Ken Kesey – “One Flew Over the Cuckoo’s Nest”

one-flew-over-the-cuckoos-nest

Don’t ask me how I know that I read this book for the very first time back in 1995, because that will make me give away one of my small (and, until now at least) harmless passions. What I can say though, is that I’ve recently finished re-reading it. It was easier than the first time. Whenever I read a book again after many years, my mind fumbles through the corners of my memory in search for impressions and feelings that I experienced at my first reading.

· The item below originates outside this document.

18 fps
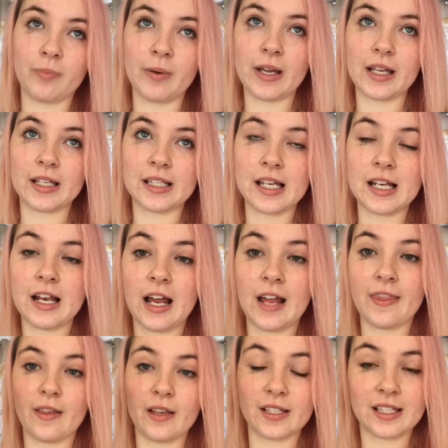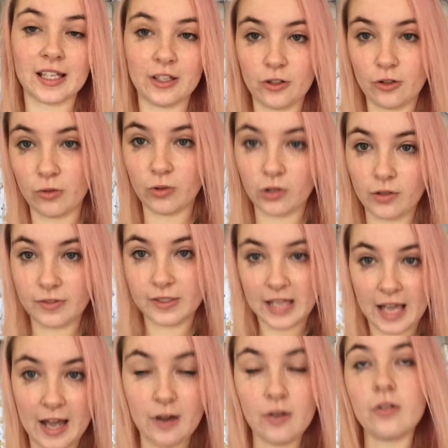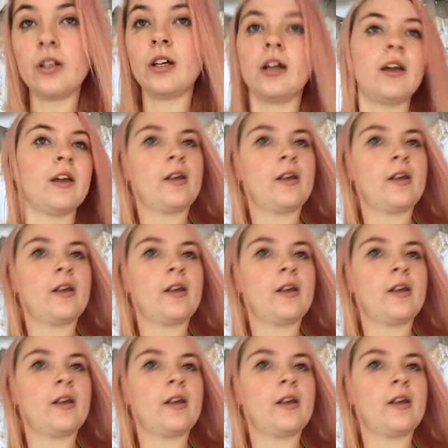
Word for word: but it's in like the central of town,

About this book, I found, almost choked by the dust of forgetfulness, some bitterness at the lunatics’ defeat, some admiration for the man that invented such a colorful story, but also a trace of certitude that my teenager’s mind wasn’t quite grasping all that Mr. Kesey had to say. Now, exactly 20 years later, I re-discovered a story. One full of bitter humour, grotesque situations, even absurd from time to time. But it’s just a story, with no fancy symbol-bearing ornaments, without mysterious corridors appearing between its lines or words. That’s probably why the movie that was made after the book was one of the best ones of its kind I’ve ever seen, because it loses almost none of the book’s flavor.

ken kessey

It’s obvious that, at the time when it was written, the “Nest” was a manifest against the inhuman way the mentally ill were treated in hospitals which were supposed to cure them. Instead they ended up killing any trace of humanity in their patients, who became so frightened of life itself that they didn’t want to leave the premises ever again. It’s also obvious that today the manifest has become obsolete. But the story remains. And it’s beautiful.

My favorite quote: (about a man) “He was lean and stout like a rifle butt.”

You can buy the book here.

images: “One Flew Over the Cuckoo’s Nest” – first edition (www.thewellreadredhead.com), Ken Kesey (www.rollingstone.com)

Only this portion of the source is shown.